* [Given records]
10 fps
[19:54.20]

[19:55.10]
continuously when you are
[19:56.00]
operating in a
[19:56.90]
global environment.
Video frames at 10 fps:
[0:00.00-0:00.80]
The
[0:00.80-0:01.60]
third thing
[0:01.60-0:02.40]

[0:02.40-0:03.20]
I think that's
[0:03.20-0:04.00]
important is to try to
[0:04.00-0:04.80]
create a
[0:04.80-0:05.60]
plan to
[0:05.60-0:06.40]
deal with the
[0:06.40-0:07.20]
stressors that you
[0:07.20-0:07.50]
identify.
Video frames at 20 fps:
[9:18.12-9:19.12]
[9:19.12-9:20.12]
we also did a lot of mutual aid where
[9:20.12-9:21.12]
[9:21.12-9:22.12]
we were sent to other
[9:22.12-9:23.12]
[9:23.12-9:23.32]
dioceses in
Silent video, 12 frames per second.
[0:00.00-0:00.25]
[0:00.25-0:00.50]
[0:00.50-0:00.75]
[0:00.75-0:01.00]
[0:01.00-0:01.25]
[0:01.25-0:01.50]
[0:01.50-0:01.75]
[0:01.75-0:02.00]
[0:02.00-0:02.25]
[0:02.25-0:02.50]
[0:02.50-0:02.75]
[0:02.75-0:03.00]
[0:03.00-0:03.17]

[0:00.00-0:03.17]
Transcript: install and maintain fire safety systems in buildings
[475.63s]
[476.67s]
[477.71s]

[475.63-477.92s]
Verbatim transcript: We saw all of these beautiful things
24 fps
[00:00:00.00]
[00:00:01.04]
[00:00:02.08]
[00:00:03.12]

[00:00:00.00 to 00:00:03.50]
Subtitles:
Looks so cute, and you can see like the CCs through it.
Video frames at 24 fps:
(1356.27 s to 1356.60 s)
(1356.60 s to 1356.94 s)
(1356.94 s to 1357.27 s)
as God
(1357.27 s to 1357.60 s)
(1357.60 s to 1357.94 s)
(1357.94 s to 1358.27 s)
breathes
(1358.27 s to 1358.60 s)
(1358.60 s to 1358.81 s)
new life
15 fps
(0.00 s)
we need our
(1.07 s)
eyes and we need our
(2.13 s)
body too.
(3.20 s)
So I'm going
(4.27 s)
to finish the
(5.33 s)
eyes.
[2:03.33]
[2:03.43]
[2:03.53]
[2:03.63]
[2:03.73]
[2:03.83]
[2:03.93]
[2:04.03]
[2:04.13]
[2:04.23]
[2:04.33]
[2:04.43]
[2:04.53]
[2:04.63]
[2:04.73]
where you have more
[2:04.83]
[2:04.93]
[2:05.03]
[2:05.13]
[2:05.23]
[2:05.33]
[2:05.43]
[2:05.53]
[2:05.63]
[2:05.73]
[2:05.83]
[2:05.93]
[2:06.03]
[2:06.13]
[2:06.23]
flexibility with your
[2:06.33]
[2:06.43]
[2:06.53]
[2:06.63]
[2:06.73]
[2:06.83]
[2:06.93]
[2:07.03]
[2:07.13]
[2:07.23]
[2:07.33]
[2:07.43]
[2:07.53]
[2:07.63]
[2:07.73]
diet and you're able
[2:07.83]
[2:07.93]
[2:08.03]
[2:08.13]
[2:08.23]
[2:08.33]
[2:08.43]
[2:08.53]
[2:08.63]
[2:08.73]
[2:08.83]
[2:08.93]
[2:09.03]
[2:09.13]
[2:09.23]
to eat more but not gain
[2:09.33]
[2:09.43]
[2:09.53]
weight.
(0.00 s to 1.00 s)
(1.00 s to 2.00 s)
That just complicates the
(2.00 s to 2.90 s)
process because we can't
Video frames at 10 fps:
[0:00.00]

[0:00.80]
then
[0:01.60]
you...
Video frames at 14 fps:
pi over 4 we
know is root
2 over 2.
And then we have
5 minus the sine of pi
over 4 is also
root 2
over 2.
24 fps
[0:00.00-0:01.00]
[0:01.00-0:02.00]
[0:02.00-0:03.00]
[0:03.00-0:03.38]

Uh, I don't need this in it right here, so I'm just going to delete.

* [Directions]
Transcribe every record above word for word.

* [Solution for this task]
10 fps
[19:54.20]

[19:55.10]
continuously when you are
[19:56.00]
operating in a
[19:56.90]
global environment.
Video frames at 10 fps:
[0:00.00-0:00.80]
The
[0:00.80-0:01.60]
third thing
[0:01.60-0:02.40]

[0:02.40-0:03.20]
I think that's
[0:03.20-0:04.00]
important is to try to
[0:04.00-0:04.80]
create a
[0:04.80-0:05.60]
plan to
[0:05.60-0:06.40]
deal with the
[0:06.40-0:07.20]
stressors that you
[0:07.20-0:07.50]
identify.
Video frames at 20 fps:
[9:18.12-9:19.12]
[9:19.12-9:20.12]
we also did a lot of mutual aid where
[9:20.12-9:21.12]
[9:21.12-9:22.12]
we were sent to other
[9:22.12-9:23.12]
[9:23.12-9:23.32]
dioceses in
Silent video, 12 frames per second.
[0:00.00-0:00.25]
[0:00.25-0:00.50]
[0:00.50-0:00.75]
[0:00.75-0:01.00]
[0:01.00-0:01.25]
[0:01.25-0:01.50]
[0:01.50-0:01.75]
[0:01.75-0:02.00]
[0:02.00-0:02.25]
[0:02.25-0:02.50]
[0:02.50-0:02.75]
[0:02.75-0:03.00]
[0:03.00-0:03.17]

[0:00.00-0:03.17]
Transcript: install and maintain fire safety systems in buildings
[475.63s]
[476.67s]
[477.71s]

[475.63-477.92s]
Verbatim transcript: We saw all of these beautiful things
24 fps
[00:00:00.00]
[00:00:01.04]
[00:00:02.08]
[00:00:03.12]

[00:00:00.00 to 00:00:03.50]
Subtitles:
Looks so cute, and you can see like the CCs through it.
Video frames at 24 fps:
(1356.27 s to 1356.60 s)
(1356.60 s to 1356.94 s)
(1356.94 s to 1357.27 s)
as God
(1357.27 s to 1357.60 s)
(1357.60 s to 1357.94 s)
(1357.94 s to 1358.27 s)
breathes
(1358.27 s to 1358.60 s)
(1358.60 s to 1358.81 s)
new life
15 fps
(0.00 s)
we need our
(1.07 s)
eyes and we need our
(2.13 s)
body too.
(3.20 s)
So I'm going
(4.27 s)
to finish the
(5.33 s)
eyes.
[2:03.33]
[2:03.43]
[2:03.53]
[2:03.63]
[2:03.73]
[2:03.83]
[2:03.93]
[2:04.03]
[2:04.13]
[2:04.23]
[2:04.33]
[2:04.43]
[2:04.53]
[2:04.63]
[2:04.73]
where you have more
[2:04.83]
[2:04.93]
[2:05.03]
[2:05.13]
[2:05.23]
[2:05.33]
[2:05.43]
[2:05.53]
[2:05.63]
[2:05.73]
[2:05.83]
[2:05.93]
[2:06.03]
[2:06.13]
[2:06.23]
flexibility with your
[2:06.33]
[2:06.43]
[2:06.53]
[2:06.63]
[2:06.73]
[2:06.83]
[2:06.93]
[2:07.03]
[2:07.13]
[2:07.23]
[2:07.33]
[2:07.43]
[2:07.53]
[2:07.63]
[2:07.73]
diet and you're able
[2:07.83]
[2:07.93]
[2:08.03]
[2:08.13]
[2:08.23]
[2:08.33]
[2:08.43]
[2:08.53]
[2:08.63]
[2:08.73]
[2:08.83]
[2:08.93]
[2:09.03]
[2:09.13]
[2:09.23]
to eat more but not gain
[2:09.33]
[2:09.43]
[2:09.53]
weight.
(0.00 s to 1.00 s)
(1.00 s to 2.00 s)
That just complicates the
(2.00 s to 2.90 s)
process because we can't
Video frames at 10 fps:
[0:00.00]

[0:00.80]
then
[0:01.60]
you...
Video frames at 14 fps:
pi over 4 we
know is root
2 over 2.
And then we have
5 minus the sine of pi
over 4 is also
root 2
over 2.
24 fps
[0:00.00-0:01.00]
[0:01.00-0:02.00]
[0:02.00-0:03.00]
[0:03.00-0:03.38]

Uh, I don't need this in it right here, so I'm just going to delete.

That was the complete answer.